[TASK DESCRIPTION] Only one stretch of the records below is wanted: the lines from the one holding "Frames from a" through the one holding "Silent video, 10 frames per second.". Return it exactly, both ends included.

SUPPLIED INFORMATION below:

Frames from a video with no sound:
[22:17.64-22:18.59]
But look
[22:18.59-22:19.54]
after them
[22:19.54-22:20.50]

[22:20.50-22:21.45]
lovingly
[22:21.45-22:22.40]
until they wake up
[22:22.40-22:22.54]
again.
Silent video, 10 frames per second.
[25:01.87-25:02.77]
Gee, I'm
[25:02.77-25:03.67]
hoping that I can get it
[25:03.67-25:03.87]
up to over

End of SUPPLIED INFORMATION.
SUPPLIED INFORMATION below:

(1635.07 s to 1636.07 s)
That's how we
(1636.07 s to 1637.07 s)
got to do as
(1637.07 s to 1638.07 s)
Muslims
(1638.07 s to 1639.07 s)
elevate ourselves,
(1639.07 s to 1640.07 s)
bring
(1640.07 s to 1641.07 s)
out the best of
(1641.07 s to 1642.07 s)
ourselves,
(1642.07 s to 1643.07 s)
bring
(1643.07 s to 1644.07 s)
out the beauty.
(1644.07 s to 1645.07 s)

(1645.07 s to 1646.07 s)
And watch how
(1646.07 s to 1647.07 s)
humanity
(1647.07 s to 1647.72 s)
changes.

End of SUPPLIED INFORMATION.
SUPPLIED INFORMATION below:

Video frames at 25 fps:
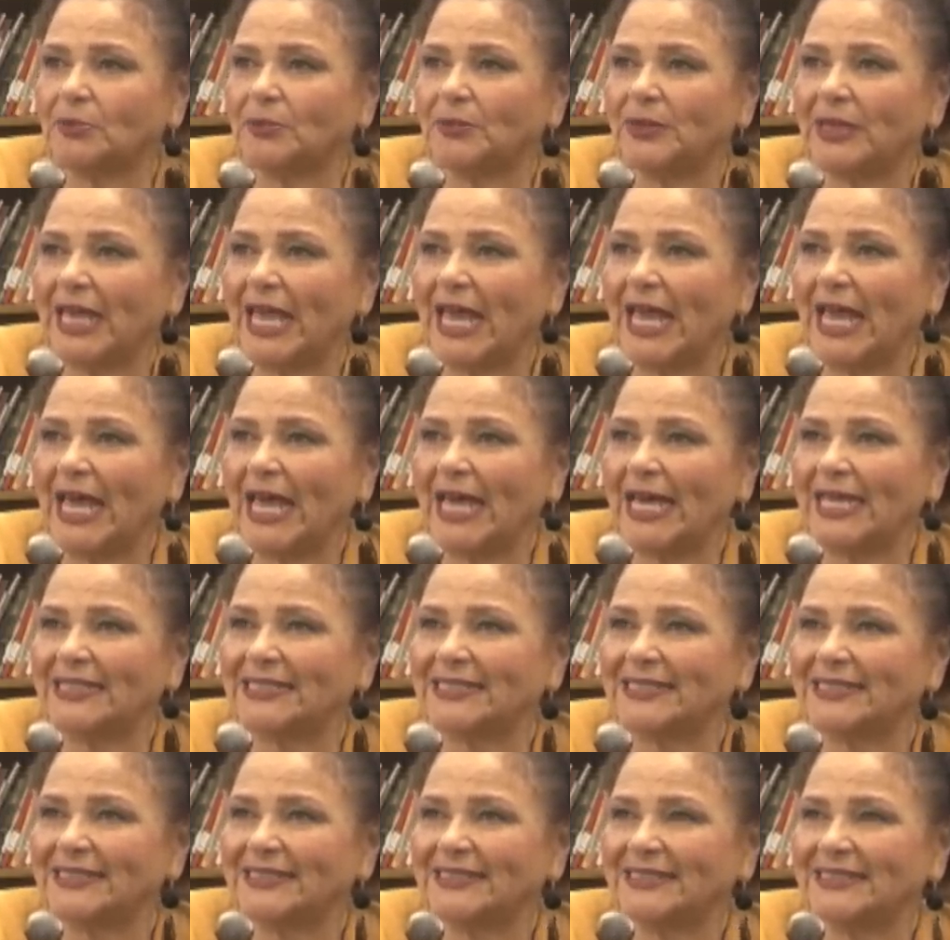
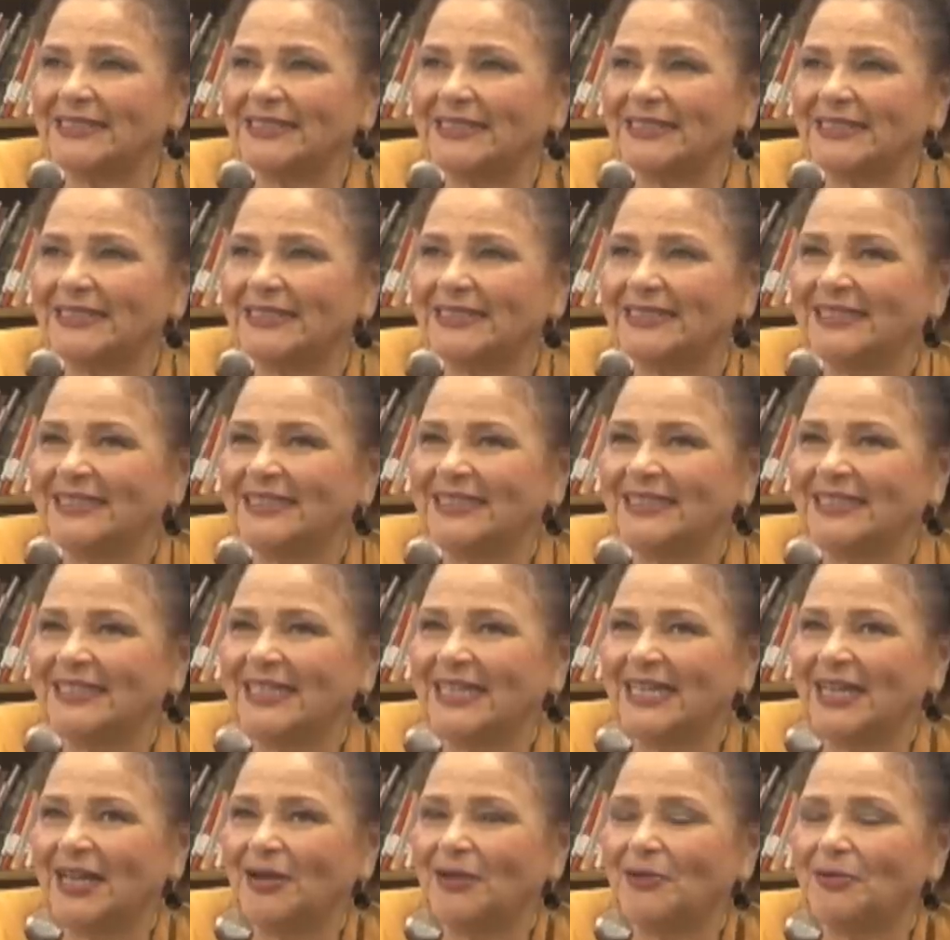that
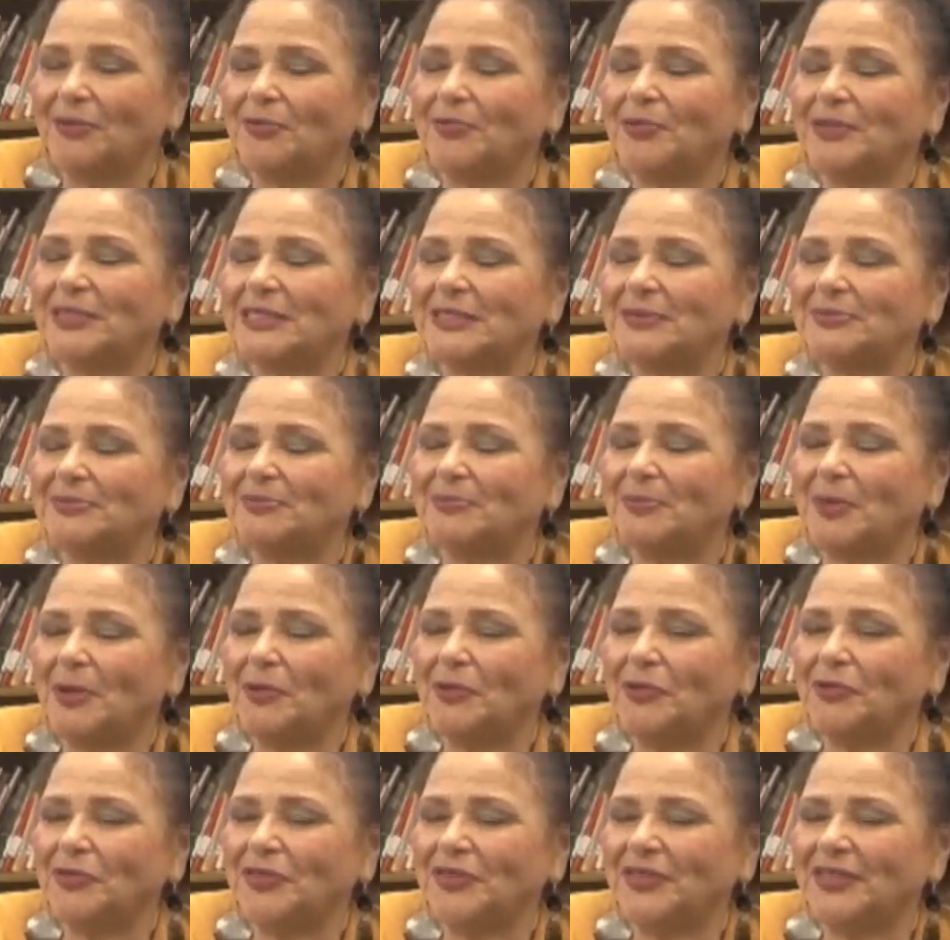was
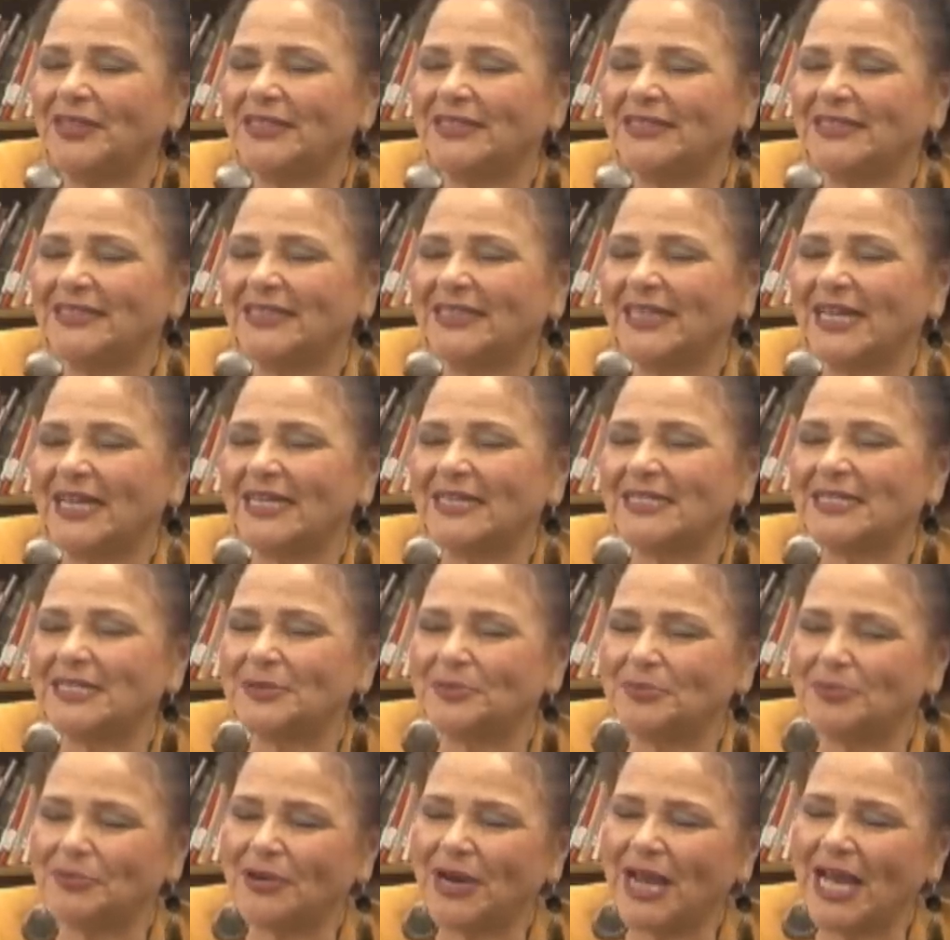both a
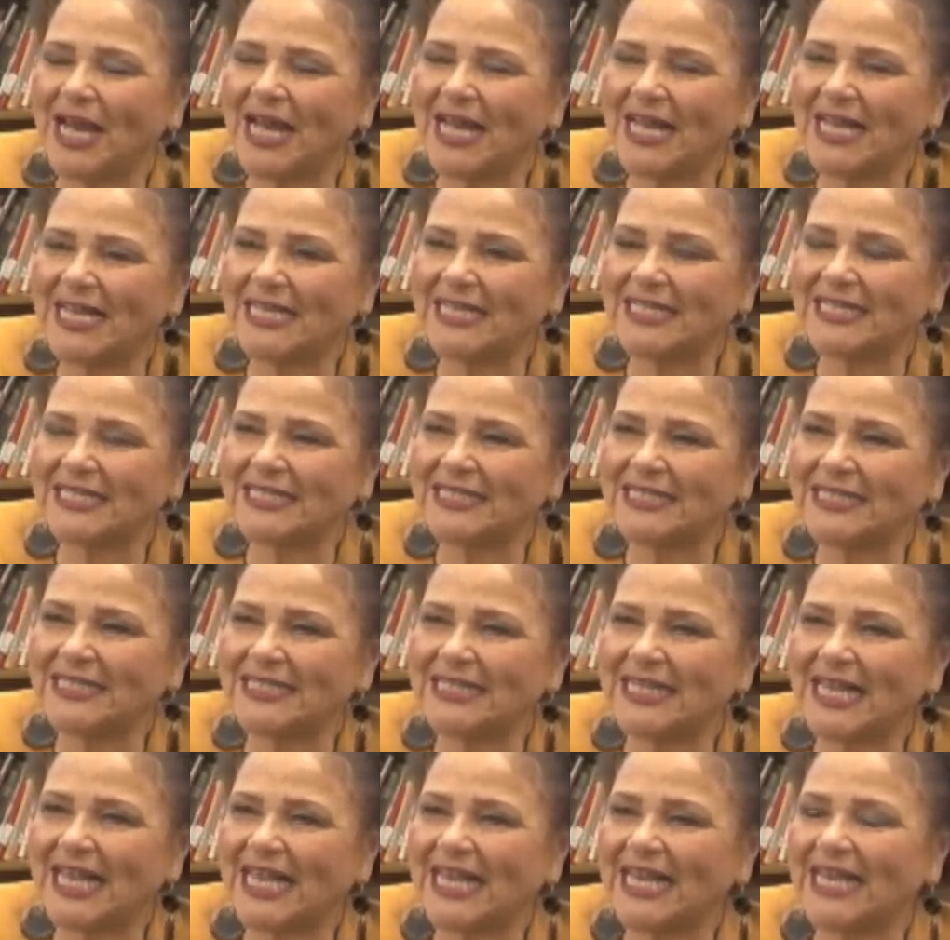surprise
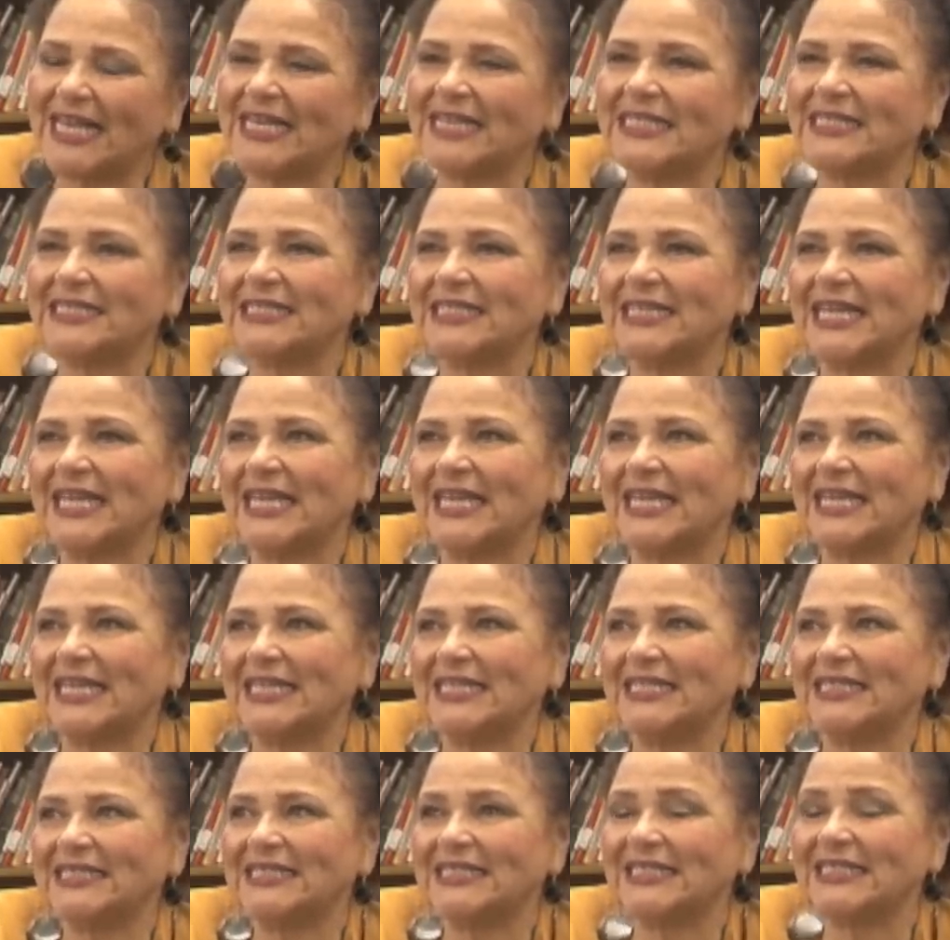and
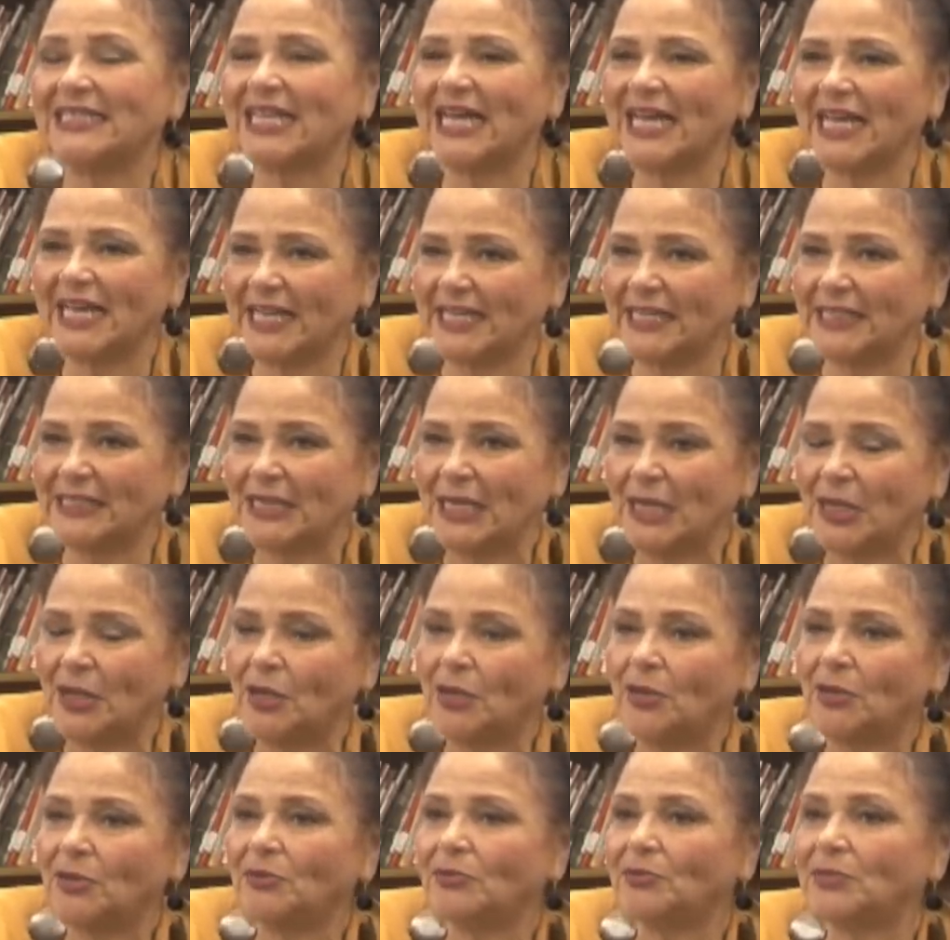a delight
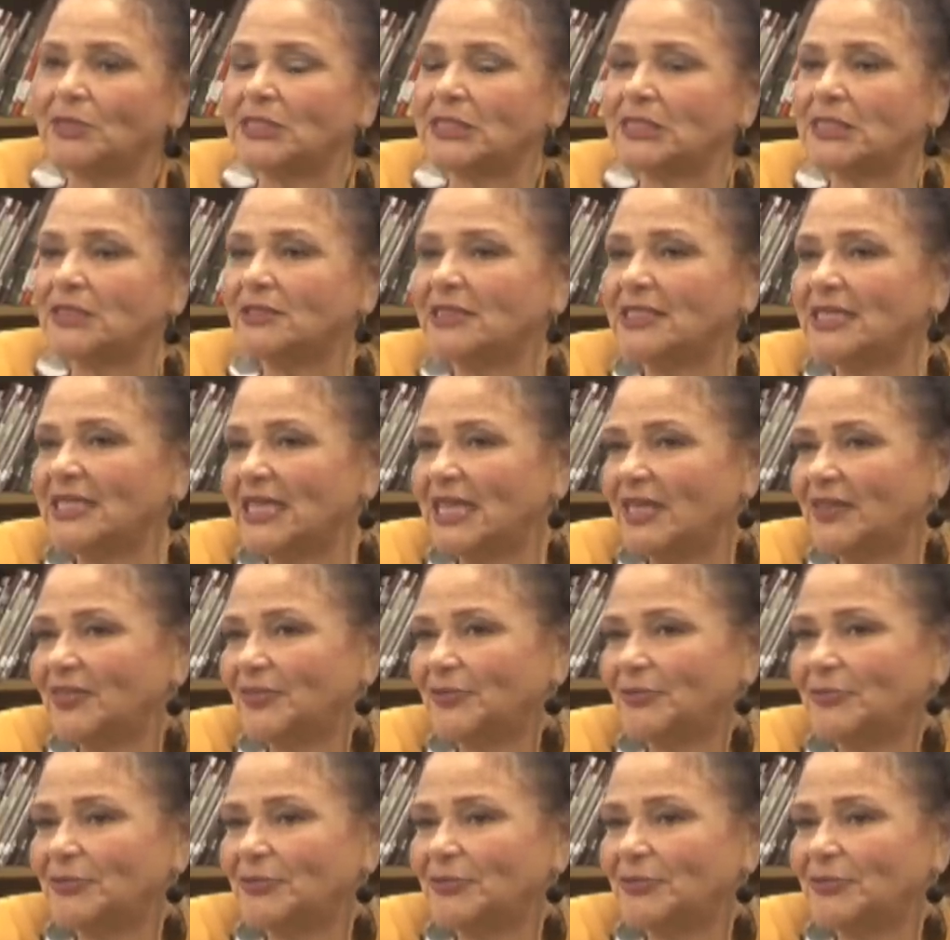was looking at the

End of SUPPLIED INFORMATION.

[RESULT OF THIS EXERCISE]
Frames from a video with no sound:
[22:17.64-22:18.59]
But look
[22:18.59-22:19.54]
after them
[22:19.54-22:20.50]

[22:20.50-22:21.45]
lovingly
[22:21.45-22:22.40]
until they wake up
[22:22.40-22:22.54]
again.
Silent video, 10 frames per second.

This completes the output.